La Quinzaine littéraire, 1er mai 2014, par Hugo Pradelle

Intérieurs

[…] « Les murs de ma maison sont les parois d’une caverne où traînent les lambeaux de mes vies antérieures, vies extérieures aussi, vies que je n’ai qu’incomplètement vécues. » Lorsque Jean-Jacques Salgon nous fait visiter la maison de vacances, sise place de l’Oie dans un village ardéchois, qu’il a acquise pour une bouchée de pain dans les années soixante-dix, il n’exhibe pas son intimité, ne ressasse pas un passé idéalisé : il ne se cloître pas en lui-même.

L’écrivain – toujours aussi iconoclaste – décrit les divers objets (très majoritairement picturaux) qui la peuplent, construisant ainsi progressivement un autoportrait qui se mêle à toute la variété du monde.
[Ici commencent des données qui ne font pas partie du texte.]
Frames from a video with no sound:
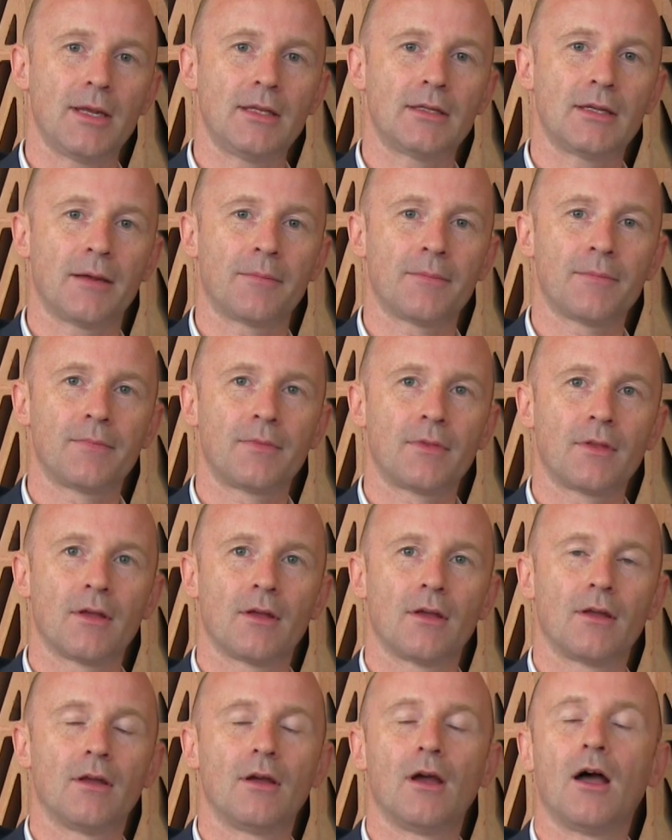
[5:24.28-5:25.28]
meeting,
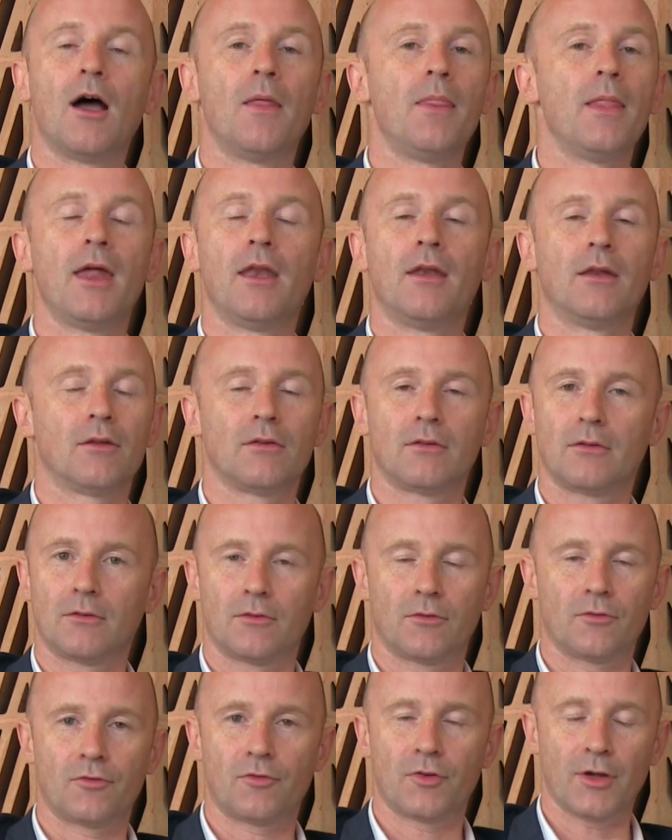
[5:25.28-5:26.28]
and then
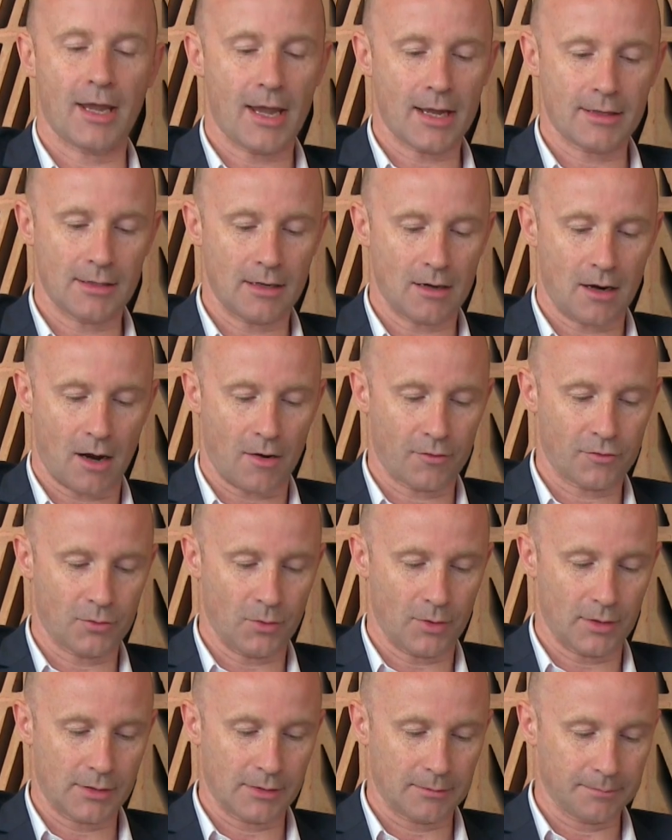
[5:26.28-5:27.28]
forget it
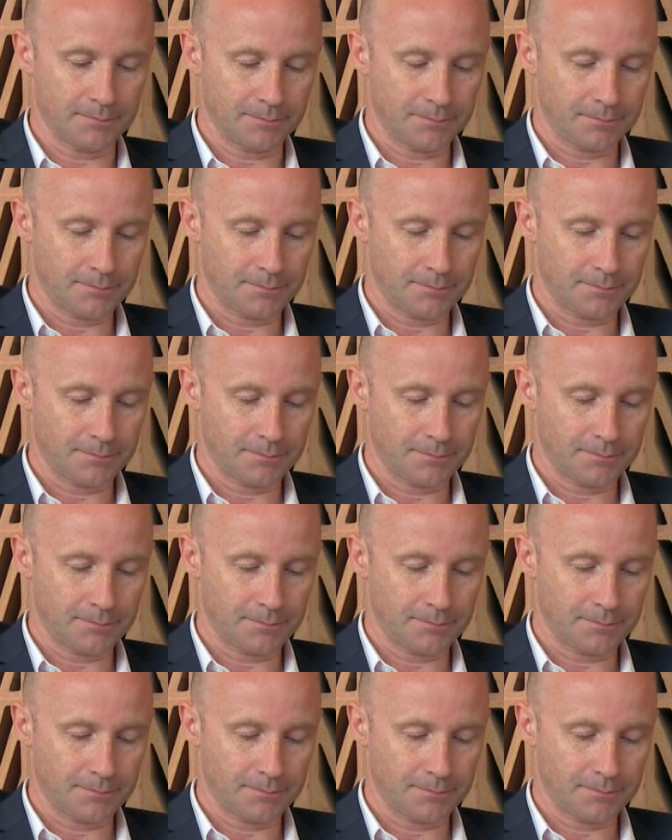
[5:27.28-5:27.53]
afterwards.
Comme dans ses livres précédents – Le Roi des Zoulous (2008) et Ma vie à Saint-Domingue (2011) –, il se dit autant qu’il dit les autres, éclaircit pour lui-même ce qu’il est par le détour de leurs vies, inscrivant sa singularité insignifiante dans l’immense tohu-bohu de l’Histoire. Salgon semble obsédé par le rapport entre ce qui fait l’Histoire et les moyens qui permettent de la percevoir. Il évoque, au gré des associations entre les objets qu’il élit et les échos que ceux-ci éveillent en lui, les événements qui le constituent, son ancestralité en somme, ainsi que ceux qui nourrissent son imaginaire et son rapport au monde. Il passe ainsi de la résistance à l’occupant nazi à ses séjours en Afrique et en Algérie, de la vie bouleversée des Valois à la grotte Chauvet, de Rimbaud, qu’il poursuit, à la peinture de Basquiat, de sa généalogie propre aux albums de Tintin…

Pourtant, il ne faudrait pas lire ce livre comme uniquement tourné vers ce qui a précédé. Il y a chez Salgon une religiosité attachée aux objets, une forme de vénération, mais qui ne se clôt pas sur elle-même. Les objets s’apparentent aux « balises d’une histoire qui rêve de pouvoir durer ». Ils portent une part du passé qui se retrouve dans le présent, inventant en quelque sorte une continuité qui, malgré l’éclatement impressionniste du récit, configure l’être. Salgon écrit, plus que des mémoires fantaisistes qui auraient trouvé le prétexte du lieu et des objets, le mouvement même d’une reconnaissance. Ce n’est pas étonnant, tant le regard chez lui prévaut. Les objets, leur figuration dans l’espace intime, loin de refermer sur l’habitude et le connu, permettent d’inventer une temporalité mobile, vive, alerte et rendent possible une réinvention infinie.